■ **WHAT IS EXPECTED**
Each line from the one containing "[9:45.78-9:46.26]" to the last line of the listing below is to be duplicated exactly, and no picture is to be carried over.

TASK INPUT START

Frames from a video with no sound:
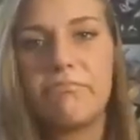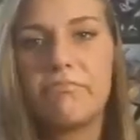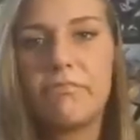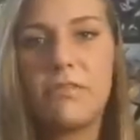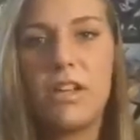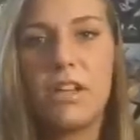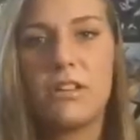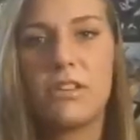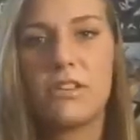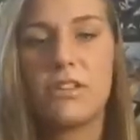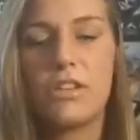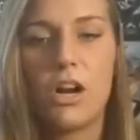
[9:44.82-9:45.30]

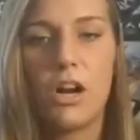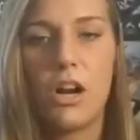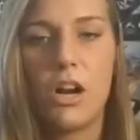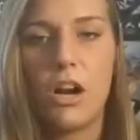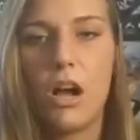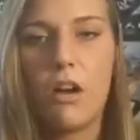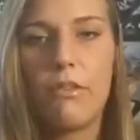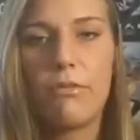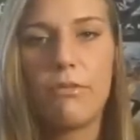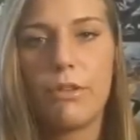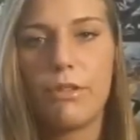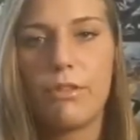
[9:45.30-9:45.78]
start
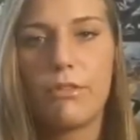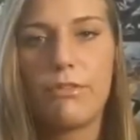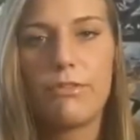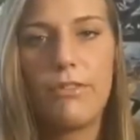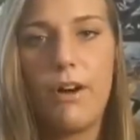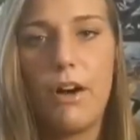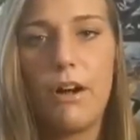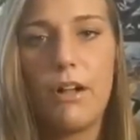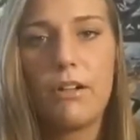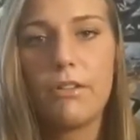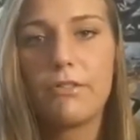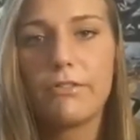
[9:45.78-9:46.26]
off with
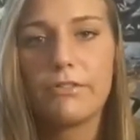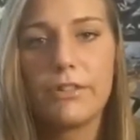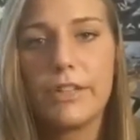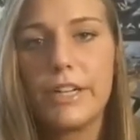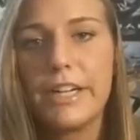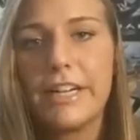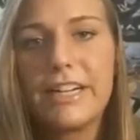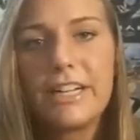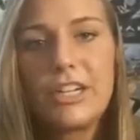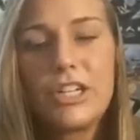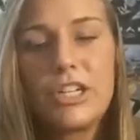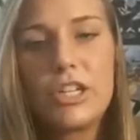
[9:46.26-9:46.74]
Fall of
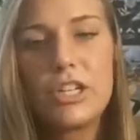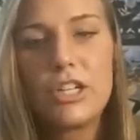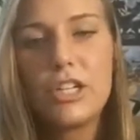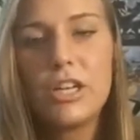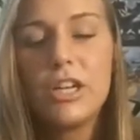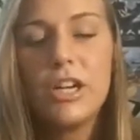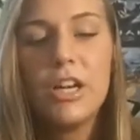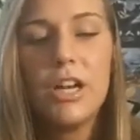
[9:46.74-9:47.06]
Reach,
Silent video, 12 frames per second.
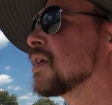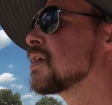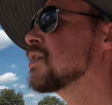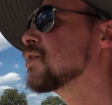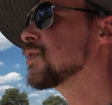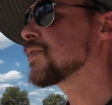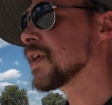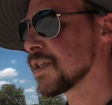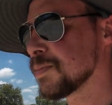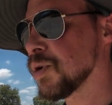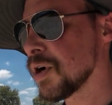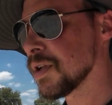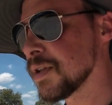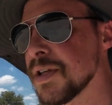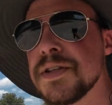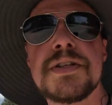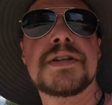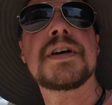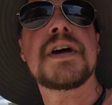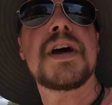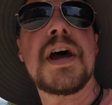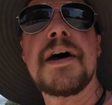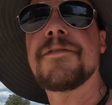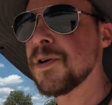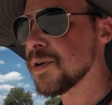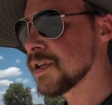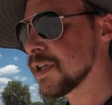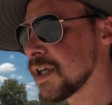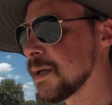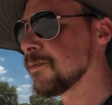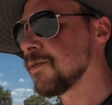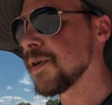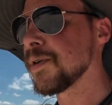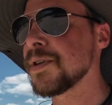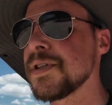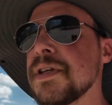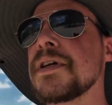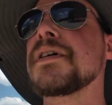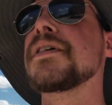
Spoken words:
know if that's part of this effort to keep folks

TASK INPUT END

■ **REPLY TO THE TASK**
[9:45.78-9:46.26]
off with
[9:46.26-9:46.74]
Fall of
[9:46.74-9:47.06]
Reach,
Silent video, 12 frames per second.
Spoken words:
know if that's part of this effort to keep folks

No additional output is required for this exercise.